Prosecutors are not expected, like a mayor or an elected political representative might be, to speak — let alone spar — regularly with the press, and they are constrained, by law, in what they can and cannot share with reporters. While prosecutors in some places, like New York City, tend to engage more openly with the press, that is not the norm. The power dynamics are different, too: Reporters are eager for details about a case and might be more inclined to be solicitous of prosecutors, who hold the secrets and the cards.

“There’s a little bit of walking on a balancing line, telling the truth but not telling things you shouldn’t be telling,” said Summer Stephan, the district attorney of San Diego County and the president of the National District Attorneys Association.

As district attorney, Harris spoke with the press, including live television hits with a local news station; for example, she spoke in 2005 about a case involving a woman charged with killing her three young children by dropping them into San Francisco Bay. Harris’ role was to provide clear answers, within the limits of the law and ethical guidelines, about a complicated and tragic episode. She seemed quite at ease.

Still, her own description of the early days of her career hints at another factor in her uneasy relationship with reporters.

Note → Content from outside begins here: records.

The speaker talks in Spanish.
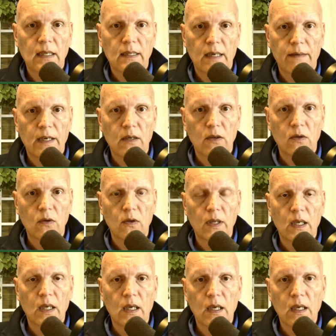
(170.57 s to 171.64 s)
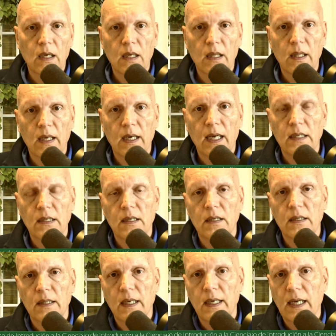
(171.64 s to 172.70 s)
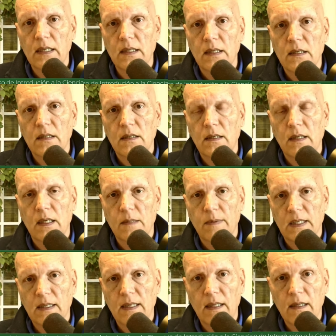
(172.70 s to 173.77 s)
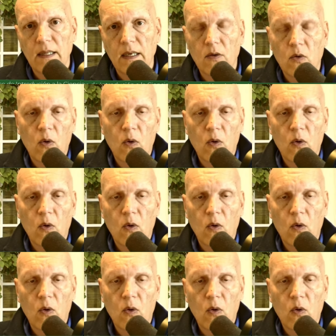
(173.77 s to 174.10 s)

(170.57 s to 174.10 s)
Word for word: trabajo de, de, Nassens es bastante,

Last week, in a panel discussion with the National Association of Black Journalists, Harris pivoted from an answer about the Trump ticket’s disproved claims about the Haitian community in Springfield, Ohio, to a reflection on the power of public speech and a lesson she learned “a long time ago in my career, having a background as a prosecutor.”

In those positions, she said, “when you have that kind of microphone in front of you, you really ought to understand at a very deep level how much your words have meaning. I learned at a very young stage of my career that the meaning of my words could impact whether somebody was free or in prison.”

“When you are bestowed with a microphone that is that big, there is a profound responsibility that comes with that.”